■ **Task instructions**: In the records below, find the line with "[2.00-3.00s]", then copy each line exactly until you have copied the line with "Transcript, with fillers: In". Leave any picture out.
#### Extracted material
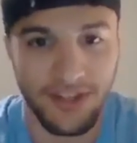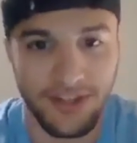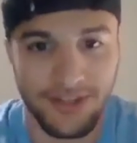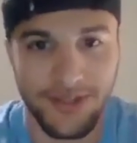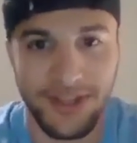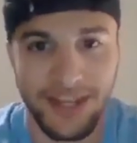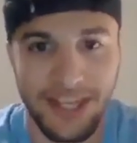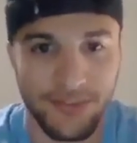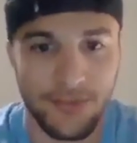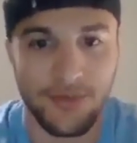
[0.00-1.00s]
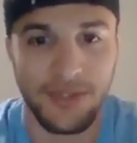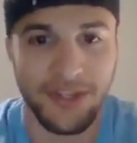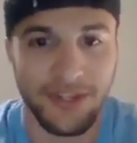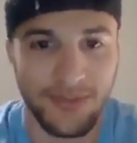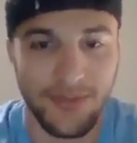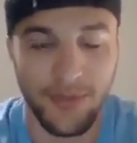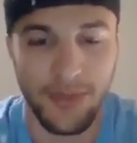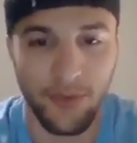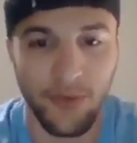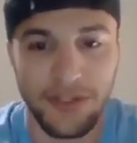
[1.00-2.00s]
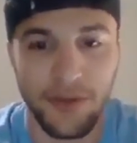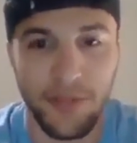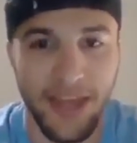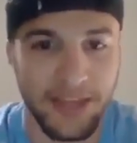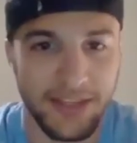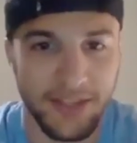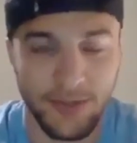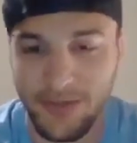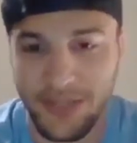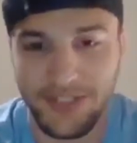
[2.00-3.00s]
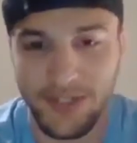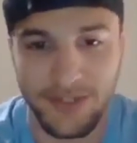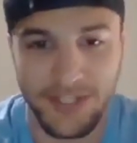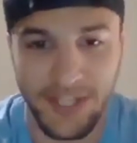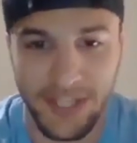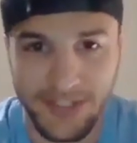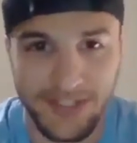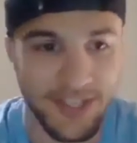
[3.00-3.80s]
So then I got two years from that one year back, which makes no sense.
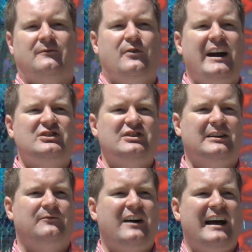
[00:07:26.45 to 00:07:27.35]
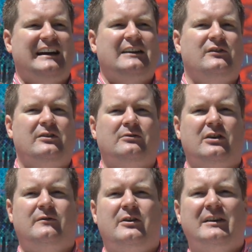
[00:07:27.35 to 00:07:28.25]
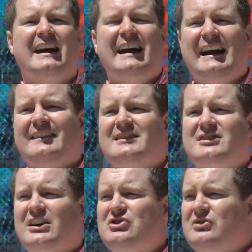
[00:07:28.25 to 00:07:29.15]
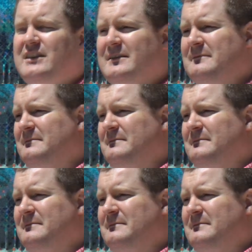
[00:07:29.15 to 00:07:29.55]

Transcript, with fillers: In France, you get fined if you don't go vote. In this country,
########
#### Extracted material
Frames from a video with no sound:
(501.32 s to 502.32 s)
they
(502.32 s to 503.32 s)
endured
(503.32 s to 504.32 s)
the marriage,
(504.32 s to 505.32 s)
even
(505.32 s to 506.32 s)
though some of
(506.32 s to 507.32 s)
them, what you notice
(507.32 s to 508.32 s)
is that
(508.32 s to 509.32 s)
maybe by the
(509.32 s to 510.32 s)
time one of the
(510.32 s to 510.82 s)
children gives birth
########
■ **Task solution**:
[2.00-3.00s]
[3.00-3.80s]
So then I got two years from that one year back, which makes no sense.
[00:07:26.45 to 00:07:27.35]
[00:07:27.35 to 00:07:28.25]
[00:07:28.25 to 00:07:29.15]
[00:07:29.15 to 00:07:29.55]

Transcript, with fillers: In France, you get fined if you don't go vote. In this country,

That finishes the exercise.